Polarimetric radar mapping processes have been used, via aircraft and satellites, to determine features of a geographical region of interest with a high degree of resolution. In particular, such features as the biomass or the soil moisture content of the region can be determined from polarized radar signals transmitted toward and received from the region. Typically at least two signals having distinct predetermined signal polarizations are transmitted and received. The received signals which are deflected or scattered from the region are analyzed according to their polarization, amplitude and phase. To properly analyze a received signal, a polarimetric radar signal mapping process must calibrate signal derived data to account for various signal distortions. For example, there are imbalances between the circuits or channels transmitting distinct polarized signals. That is, there can be unintended amplitude and/or phase differentials between these channels resulting in two signals of distinct polarization being transmitted with unintended imbalances in their amplitudes and/or phases. Further, similar channel imbalances can occur upon reception of received signals scattered from the region of interest. Additional signal distortions can result from the leakage or cross-talk of signals having one polarization into circuitry for the transmission or reception of signals having a different polarization.
For the above-mentioned distortions, there are well known equations which provide functional relationships between: (a) measurements of the received scattered signals and (b) calibration coefficients or variables used to reduce the above distortions. Moreover, there have been various prior art mapping processes for determining the cross-talk and channel imbalance calibration coefficients for calibrating the received scattered signals. Such processes incorporate one or a combination of two basic approaches: (1) receiving signals from artificial (i.e., man-made) ground-based calibration devices (i.e., calibrators) with known scattering or transmission properties, and (2) receiving signals from natural scatterers with assume signal scattering properties.
The first approach has the advantage that calibration accuracy is limited only by the precision with which the ground-based calibrators can be built, maintained, and oriented. However, such mapping processes are constrained from a practical standpoint by the need to locate the calibrators in areas where the calibrators can be clearly detected. That is, in areas having low signal scattering. Such areas, of course, can be difficult to provide in certain regions of interest. Further, a plurality of such calibrators can be required within each scene for which calibration is required, thereby entailing increased ground support.

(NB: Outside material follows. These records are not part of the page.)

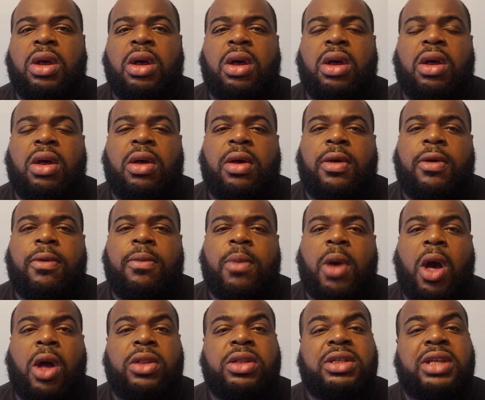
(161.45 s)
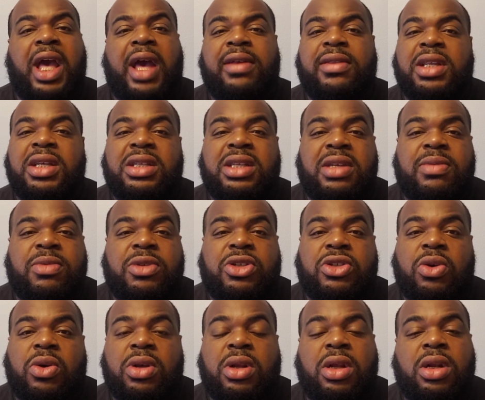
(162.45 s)
all these athletes even
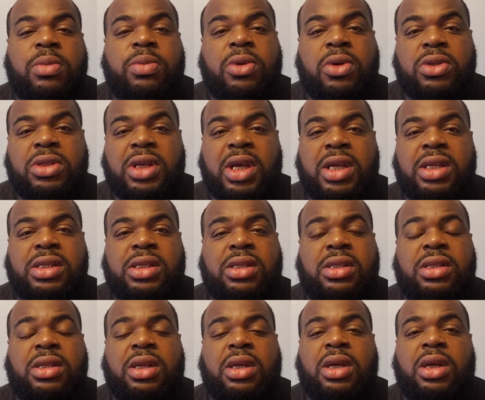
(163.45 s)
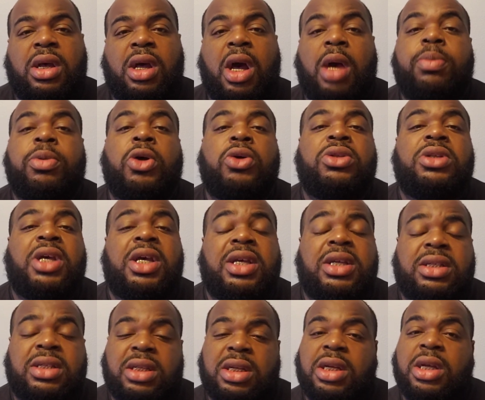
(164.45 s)
showing up to
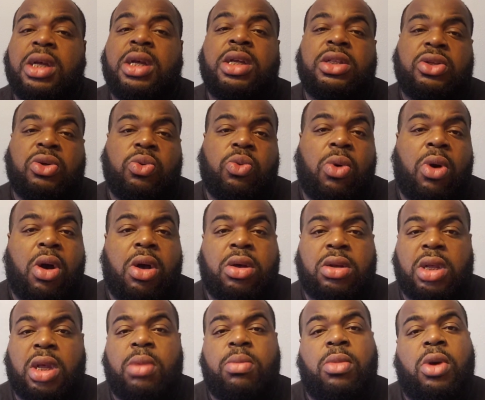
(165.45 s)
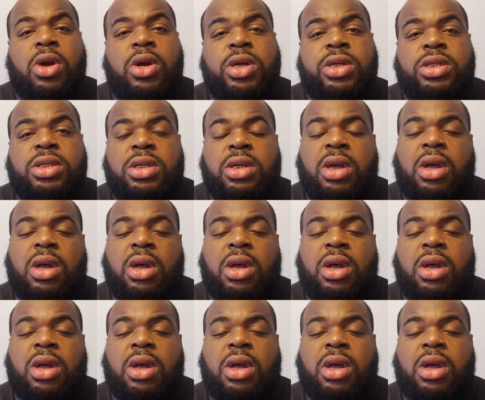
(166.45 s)
protest to walk and march.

Mapping processes using a combination of the above-mentioned two approaches have been proposed to reduce the number of required ground-based artificial calibrators. Such processes have been developed for calibrating data using a single artificial ground-based calibrator together with selected observations of natural signal scatter. However, such processes typically assume reciprocity of the radar system. That is, the transmit imbalance and cross-talk are assumed to be equal to the equivalent receive values. Moreover, such processes also assume the cross-talk terms are small so that the calibration computations can be linearized. with this latter assumption, the cross-talk terms can be determined using signal scattering measurements, but the artificial calibrator is still required to obtain the channel imbalance calibration coefficients. Further, such processes require an initial estimate of the calibration coefficients and converges to the final values through an interactive process. Alternatively, mapping processes using both the above-mentioned approaches have also been developed that eliminate the reciprocity assumption. However, in either case the channel imbalance calibration coefficients are valid only in a local area of the artificial calibration. In fact, the channel imbalance calibration coefficients can vary by 25% or more across a region of interest having a transmitted signal incidence angle range of 25.degree. which correspond to an amplitude variation of 1.9 dB. An array of ground-based calibrators is thus required to calibrate most regions of interest.
In yet another polarimetric signal mapping process that also uses a single ground-based artificial calibrator, the artificial calibrator is used to obtain all of the above calibration coefficients. However, the process is again limited in that the validity of the calibration is restricted to the vicinity of the calibrator. In addition, this process also assumes that the cross-talk calibration coefficients all have the same value, an assumption that is not satisfied by circuitry of many polarimetric radar signal mapping systems, including the current JPL AirSAR polarimetric radar transmitting and receiving system.
Also, for signals at frequencies below approximately 1 GHz that must travel through the ionosphere, Faraday rotations in the angle of a polarized radar signal occur which can distort the signal. The signal is distorted both during transmission to the region of interest and following the scattering of the signal from the region. Thus, such low frequencies have been avoided in prior art polarimetric signal mapping processes due to inadequate techniques in compensating for such Faraday rotations. However, polarimetric radar signals at such low frequencies are useful in penetrating deeply into areas with substantial vegetation. Thus, it would be advantageous for a spaceborne polarimetric radar signal mapping process to be able to use such low frequency signals for biomass or other applications and perform signal calibration to reduce the Faraday rotation angle distortion.
The present invention eliminates many of the abovementioned drawbacks inherent in polarimetric signal calibration processes.